- **Work instructions**:
The copy should hold exactly the lines below from the one that contains "Frames from a" through the one that contains "[10:28.80-10:29.80]" and nothing else, so no pictures.

- **Available records**:
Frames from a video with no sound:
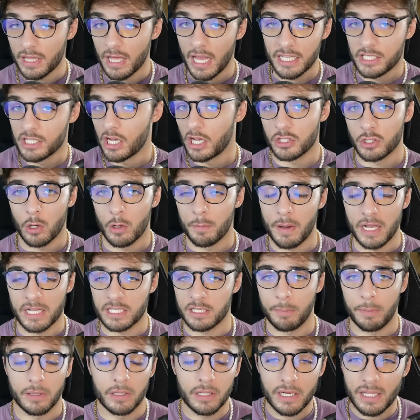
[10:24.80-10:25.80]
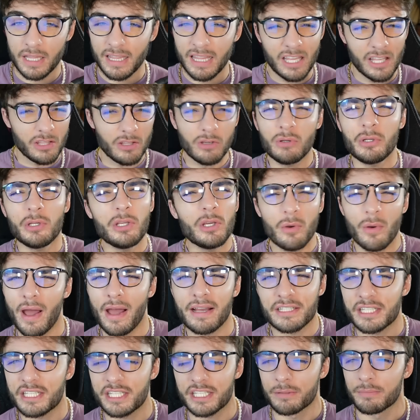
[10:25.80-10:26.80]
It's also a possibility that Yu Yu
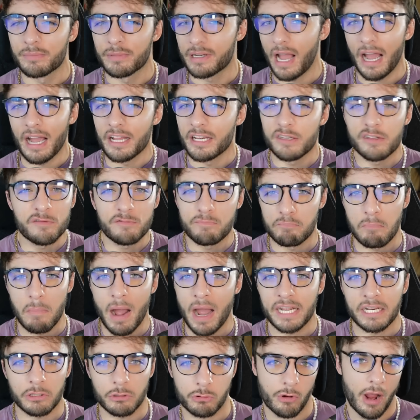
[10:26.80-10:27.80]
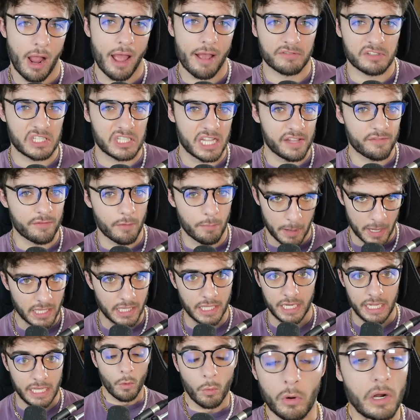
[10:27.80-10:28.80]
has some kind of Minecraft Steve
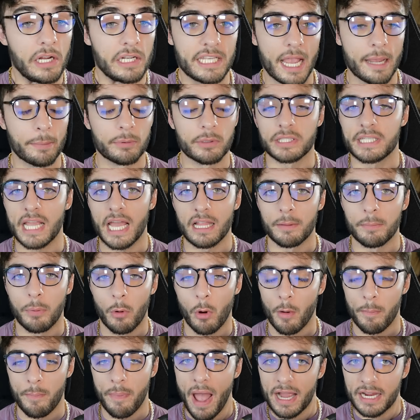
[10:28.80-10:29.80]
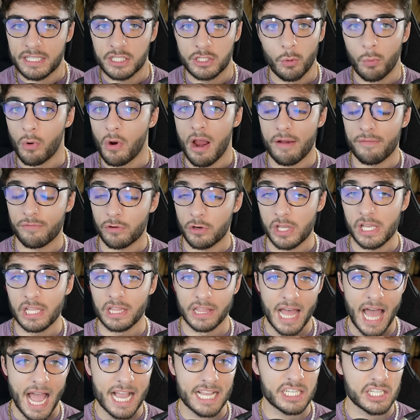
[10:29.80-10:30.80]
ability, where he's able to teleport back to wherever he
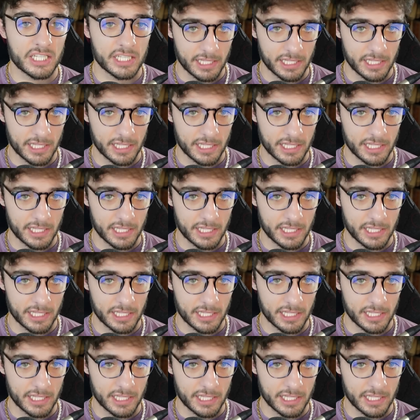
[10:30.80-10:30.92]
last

---

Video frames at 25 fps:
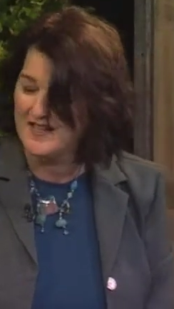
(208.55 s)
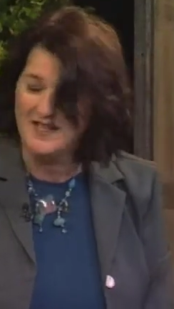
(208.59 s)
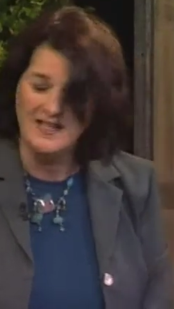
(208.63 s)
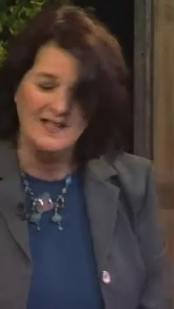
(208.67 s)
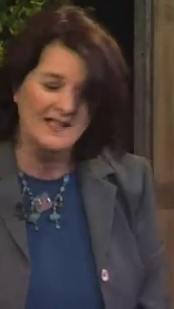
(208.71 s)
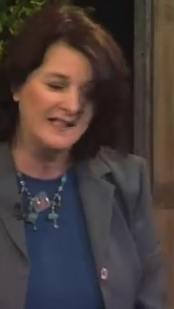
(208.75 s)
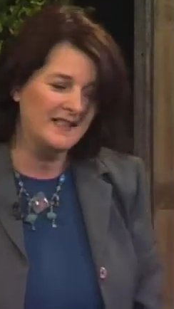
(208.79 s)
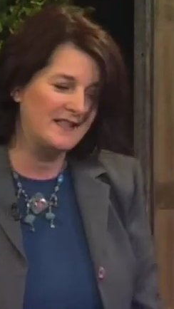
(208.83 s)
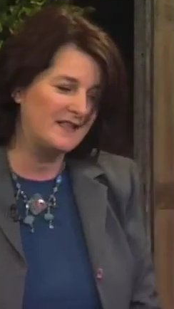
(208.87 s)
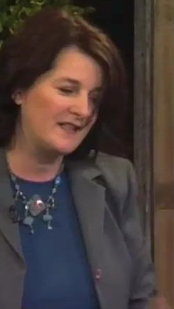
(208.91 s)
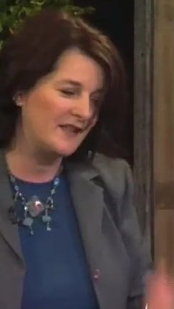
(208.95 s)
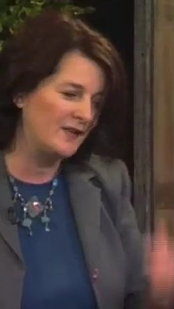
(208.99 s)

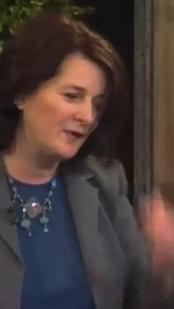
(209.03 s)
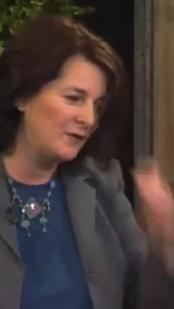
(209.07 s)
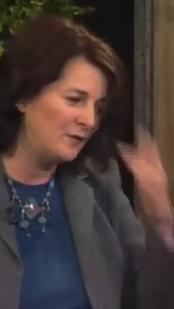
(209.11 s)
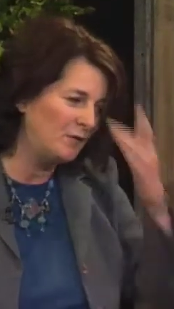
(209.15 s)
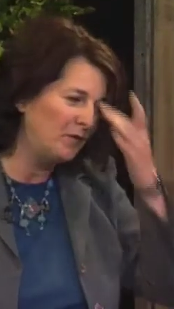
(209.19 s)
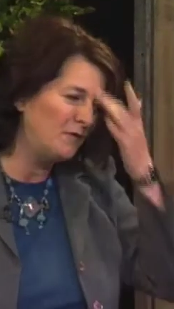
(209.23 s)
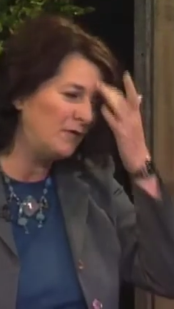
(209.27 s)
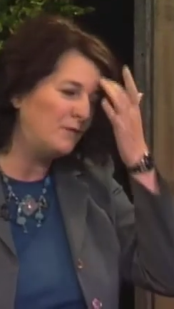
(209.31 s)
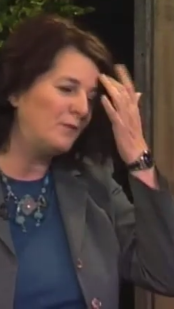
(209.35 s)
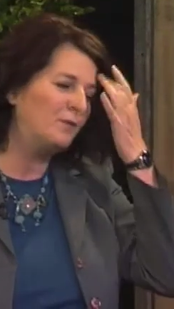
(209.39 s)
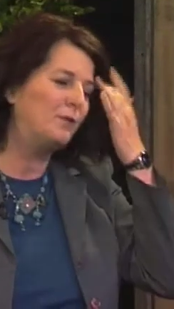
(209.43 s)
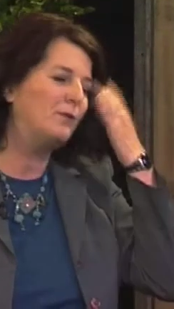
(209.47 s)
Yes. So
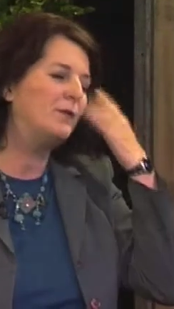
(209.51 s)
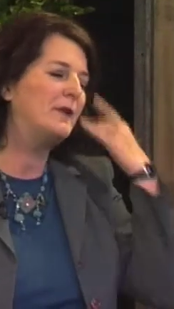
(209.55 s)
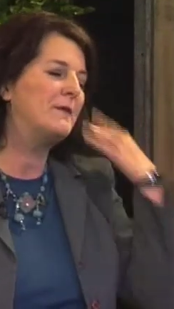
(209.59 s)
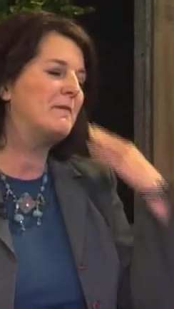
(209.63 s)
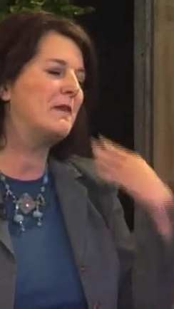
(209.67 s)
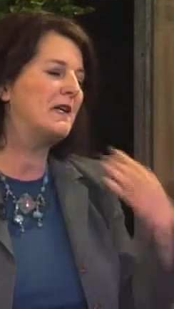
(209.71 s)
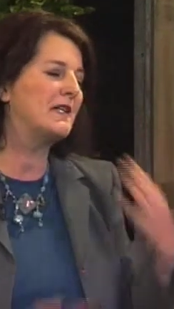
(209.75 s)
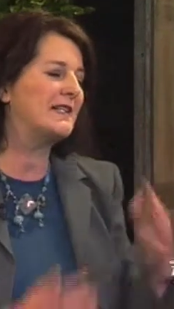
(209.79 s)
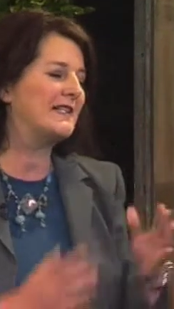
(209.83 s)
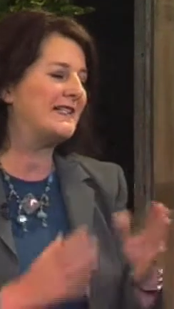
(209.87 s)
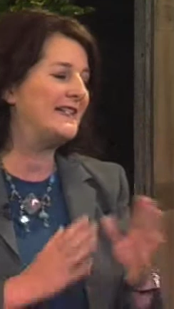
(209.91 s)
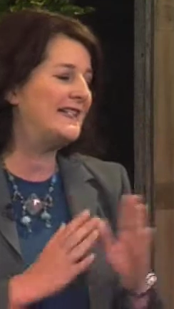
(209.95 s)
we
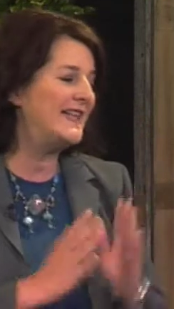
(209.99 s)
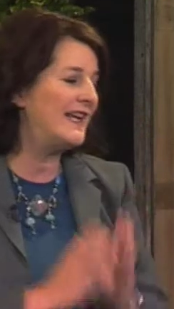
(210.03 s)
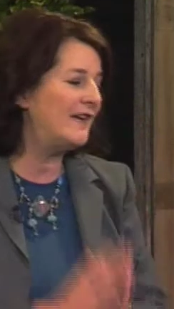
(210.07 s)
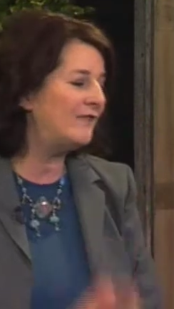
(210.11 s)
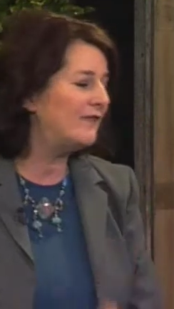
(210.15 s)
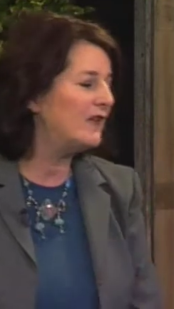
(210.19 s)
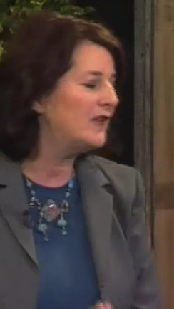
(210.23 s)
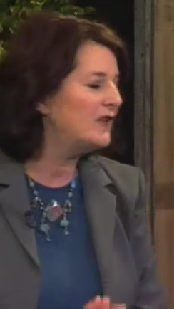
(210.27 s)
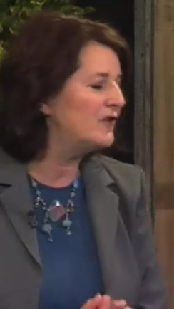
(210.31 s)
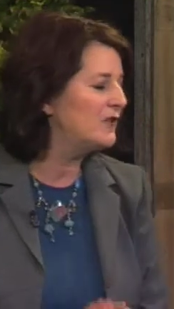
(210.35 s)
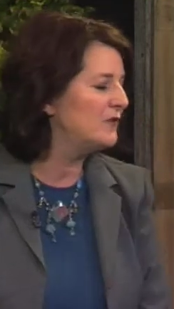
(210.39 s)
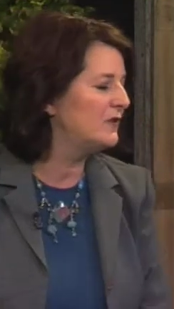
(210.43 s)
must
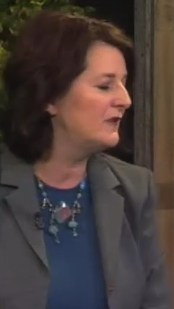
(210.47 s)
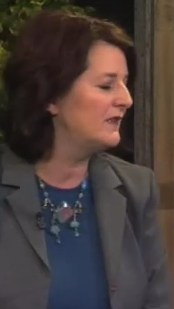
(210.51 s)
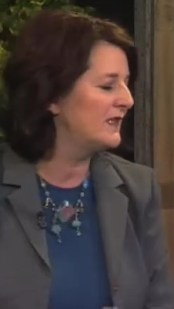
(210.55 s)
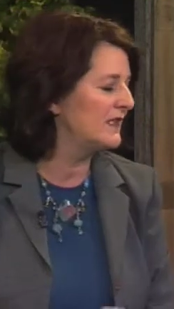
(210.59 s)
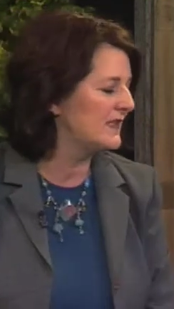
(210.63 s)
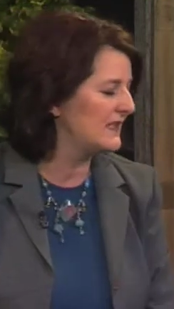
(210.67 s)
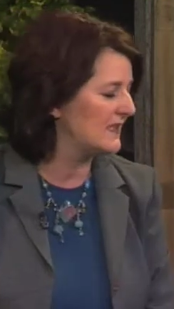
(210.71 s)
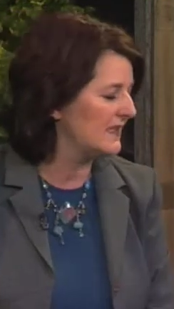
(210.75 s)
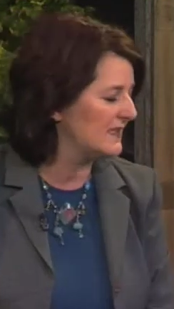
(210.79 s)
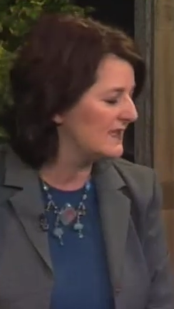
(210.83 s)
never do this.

- **Written response**:
Frames from a video with no sound:
[10:24.80-10:25.80]
[10:25.80-10:26.80]
It's also a possibility that Yu Yu
[10:26.80-10:27.80]
[10:27.80-10:28.80]
has some kind of Minecraft Steve
[10:28.80-10:29.80]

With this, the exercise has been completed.